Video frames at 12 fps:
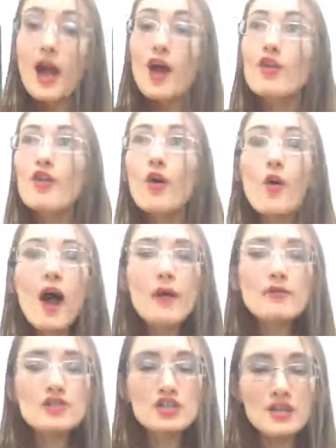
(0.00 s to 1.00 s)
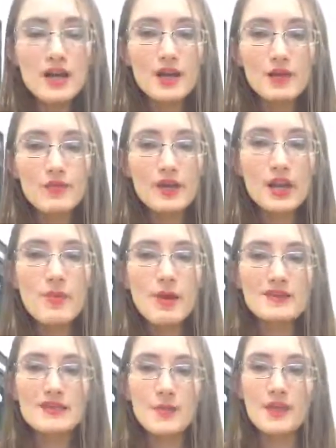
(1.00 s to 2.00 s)
Though I was just reading
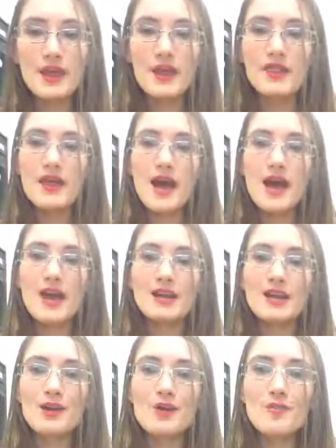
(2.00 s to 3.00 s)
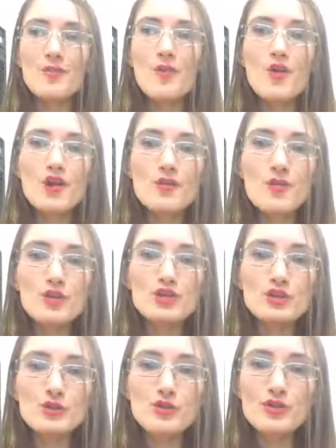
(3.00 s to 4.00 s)
about something that more and more
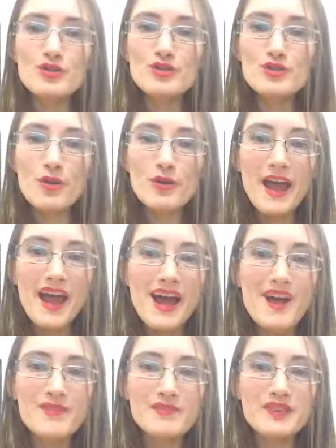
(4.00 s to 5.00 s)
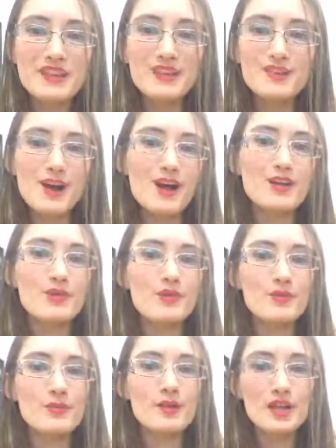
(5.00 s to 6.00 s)
schools don't have the locker
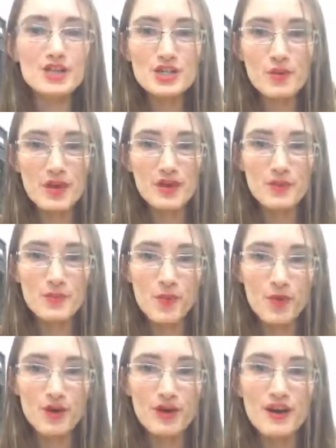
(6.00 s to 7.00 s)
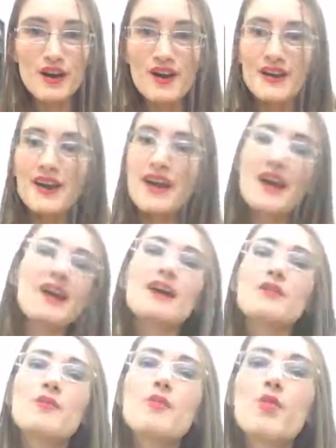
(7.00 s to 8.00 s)
room issue anymore,
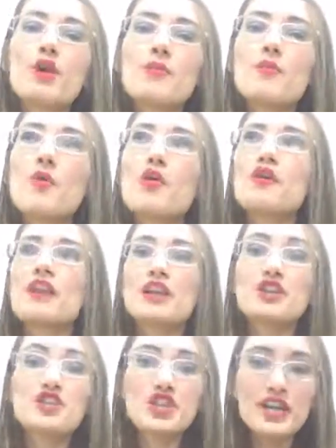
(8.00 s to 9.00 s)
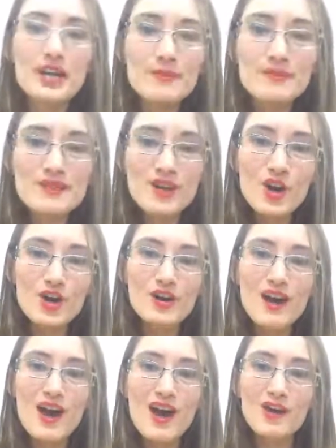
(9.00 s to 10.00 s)
and more like gyms are
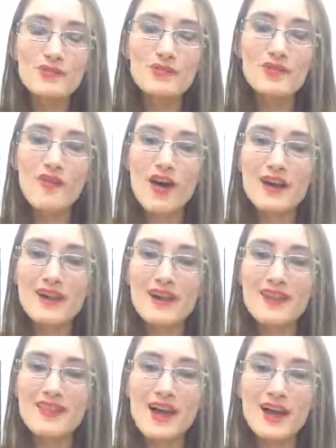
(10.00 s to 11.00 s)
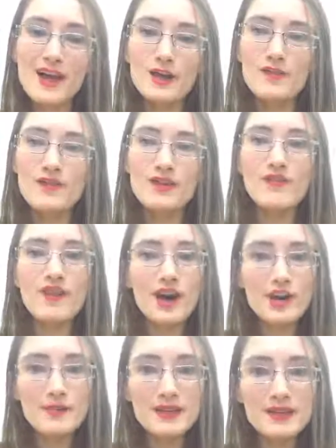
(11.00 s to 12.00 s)
not providing that kind of an
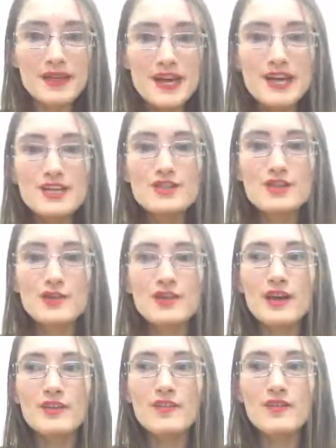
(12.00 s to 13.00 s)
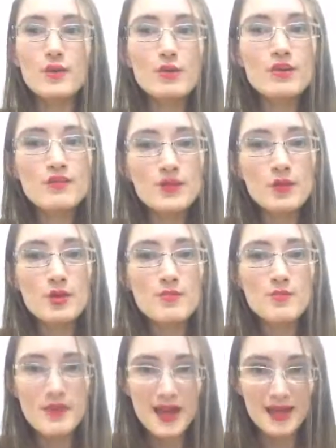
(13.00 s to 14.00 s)
environment, so that fewer and fewer
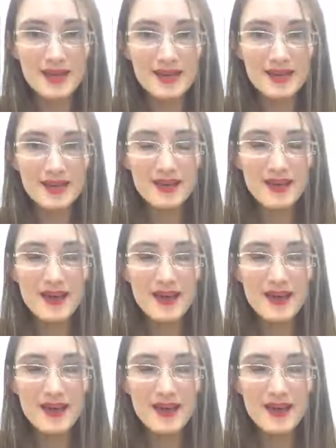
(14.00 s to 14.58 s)
men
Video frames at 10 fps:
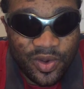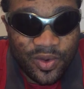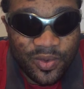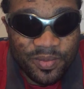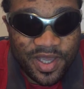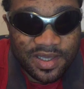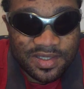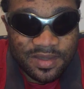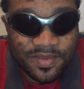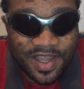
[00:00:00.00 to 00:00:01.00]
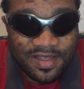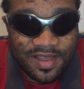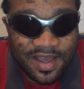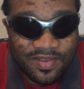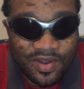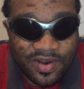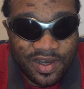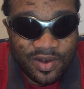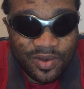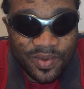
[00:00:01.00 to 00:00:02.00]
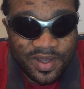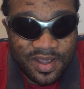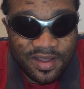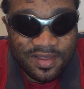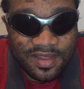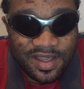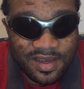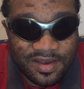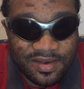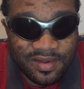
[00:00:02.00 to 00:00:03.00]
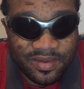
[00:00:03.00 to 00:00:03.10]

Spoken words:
know, because sometimes guys don't really know what girls need,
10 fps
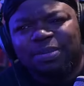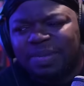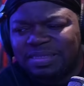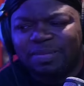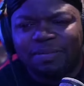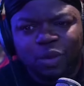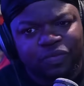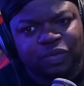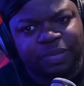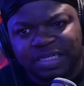but make some of the
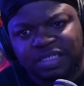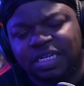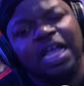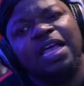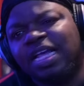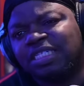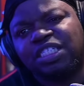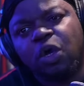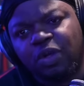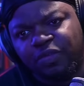beautiful bitches. It's
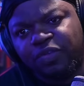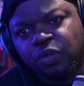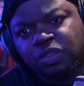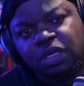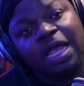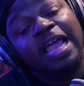so confusing.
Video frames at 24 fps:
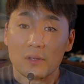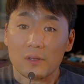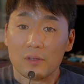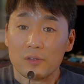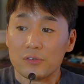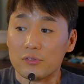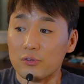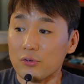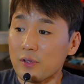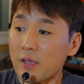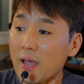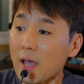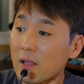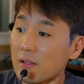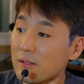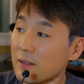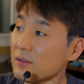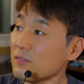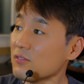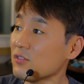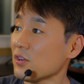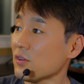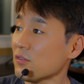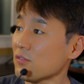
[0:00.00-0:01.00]
So yeah,
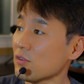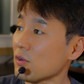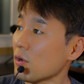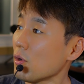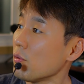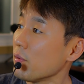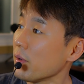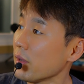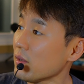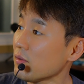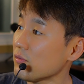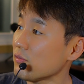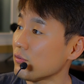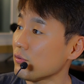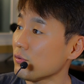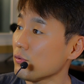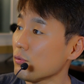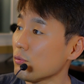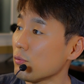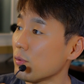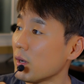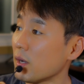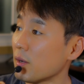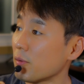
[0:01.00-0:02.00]
let's just go
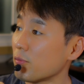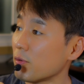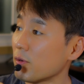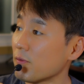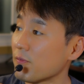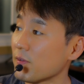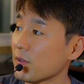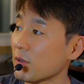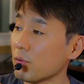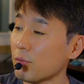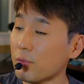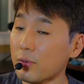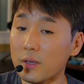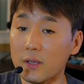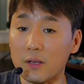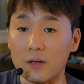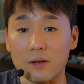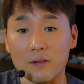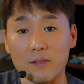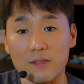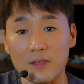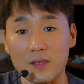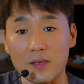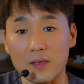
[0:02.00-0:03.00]
into
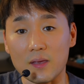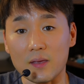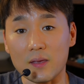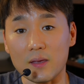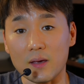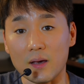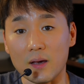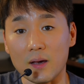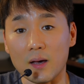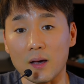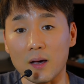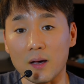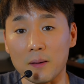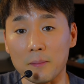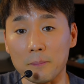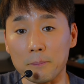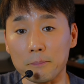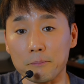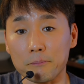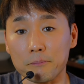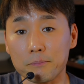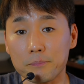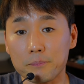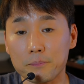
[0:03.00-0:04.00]
reviewing the
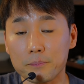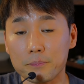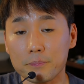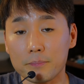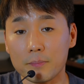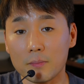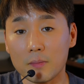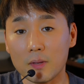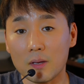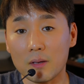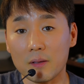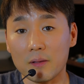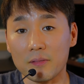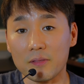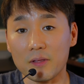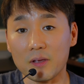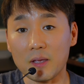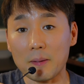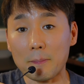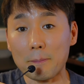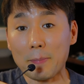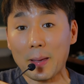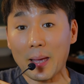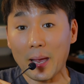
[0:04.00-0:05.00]

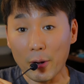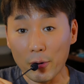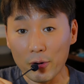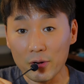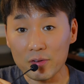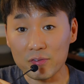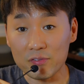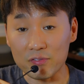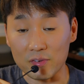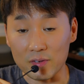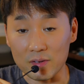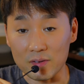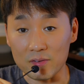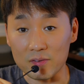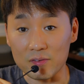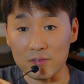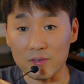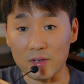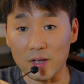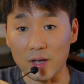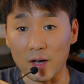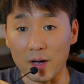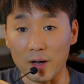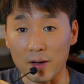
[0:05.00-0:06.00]

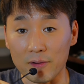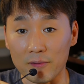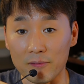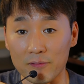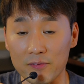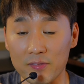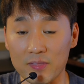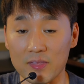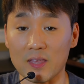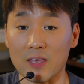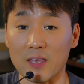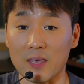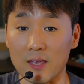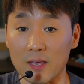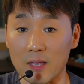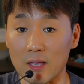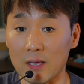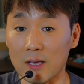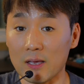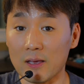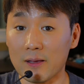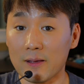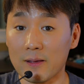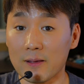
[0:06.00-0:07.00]
comparisons of the
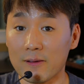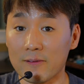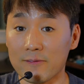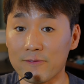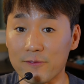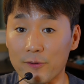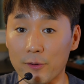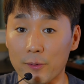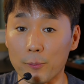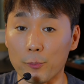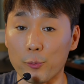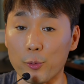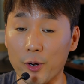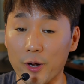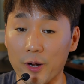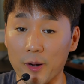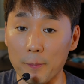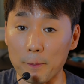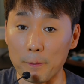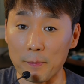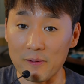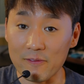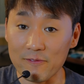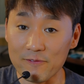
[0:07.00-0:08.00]

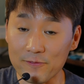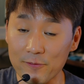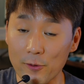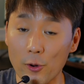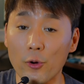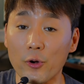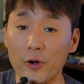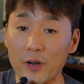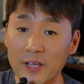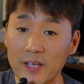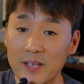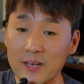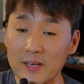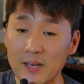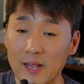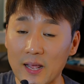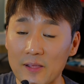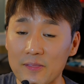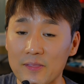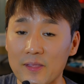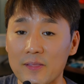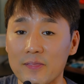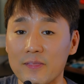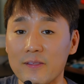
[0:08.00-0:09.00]
firmware before it
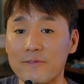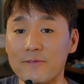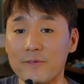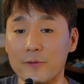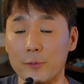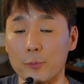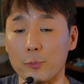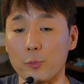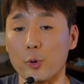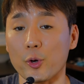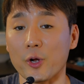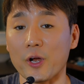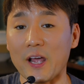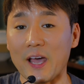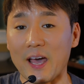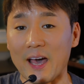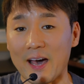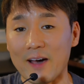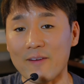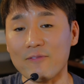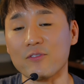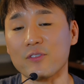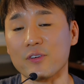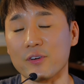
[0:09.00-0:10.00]
and then the firmware
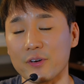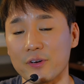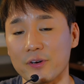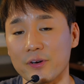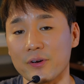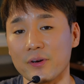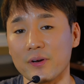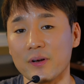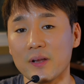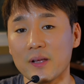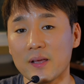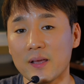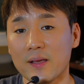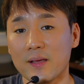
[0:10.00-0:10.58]
after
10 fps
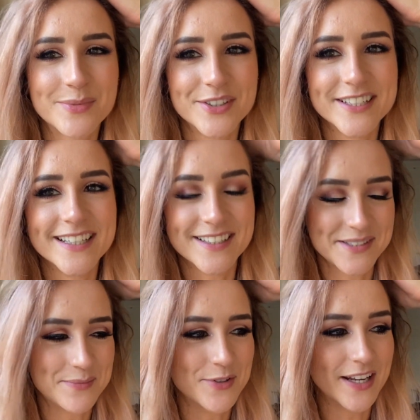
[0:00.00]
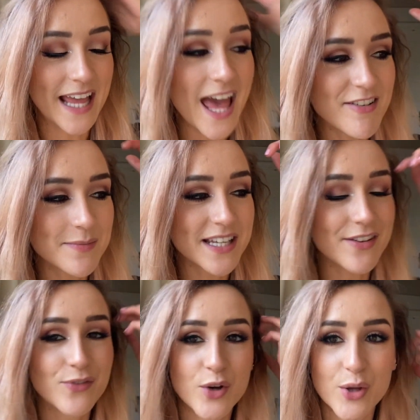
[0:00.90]
morning, good morning. Hair
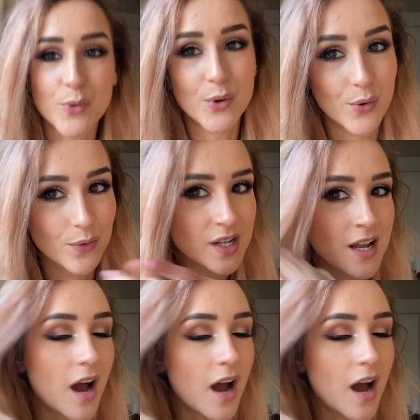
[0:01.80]
update for you all.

◆ Your instructions ◆
All of the material above should be set down again exactly, though not its pictures.

◆ Task result ◆
Video frames at 12 fps:
(0.00 s to 1.00 s)
(1.00 s to 2.00 s)
Though I was just reading
(2.00 s to 3.00 s)
(3.00 s to 4.00 s)
about something that more and more
(4.00 s to 5.00 s)
(5.00 s to 6.00 s)
schools don't have the locker
(6.00 s to 7.00 s)
(7.00 s to 8.00 s)
room issue anymore,
(8.00 s to 9.00 s)
(9.00 s to 10.00 s)
and more like gyms are
(10.00 s to 11.00 s)
(11.00 s to 12.00 s)
not providing that kind of an
(12.00 s to 13.00 s)
(13.00 s to 14.00 s)
environment, so that fewer and fewer
(14.00 s to 14.58 s)
men
Video frames at 10 fps:
[00:00:00.00 to 00:00:01.00]
[00:00:01.00 to 00:00:02.00]
[00:00:02.00 to 00:00:03.00]
[00:00:03.00 to 00:00:03.10]

Spoken words:
know, because sometimes guys don't really know what girls need,
10 fps
but make some of the
beautiful bitches. It's
so confusing.
Video frames at 24 fps:
[0:00.00-0:01.00]
So yeah,
[0:01.00-0:02.00]
let's just go
[0:02.00-0:03.00]
into
[0:03.00-0:04.00]
reviewing the
[0:04.00-0:05.00]

[0:05.00-0:06.00]

[0:06.00-0:07.00]
comparisons of the
[0:07.00-0:08.00]

[0:08.00-0:09.00]
firmware before it
[0:09.00-0:10.00]
and then the firmware
[0:10.00-0:10.58]
after
10 fps
[0:00.00]
[0:00.90]
morning, good morning. Hair
[0:01.80]
update for you all.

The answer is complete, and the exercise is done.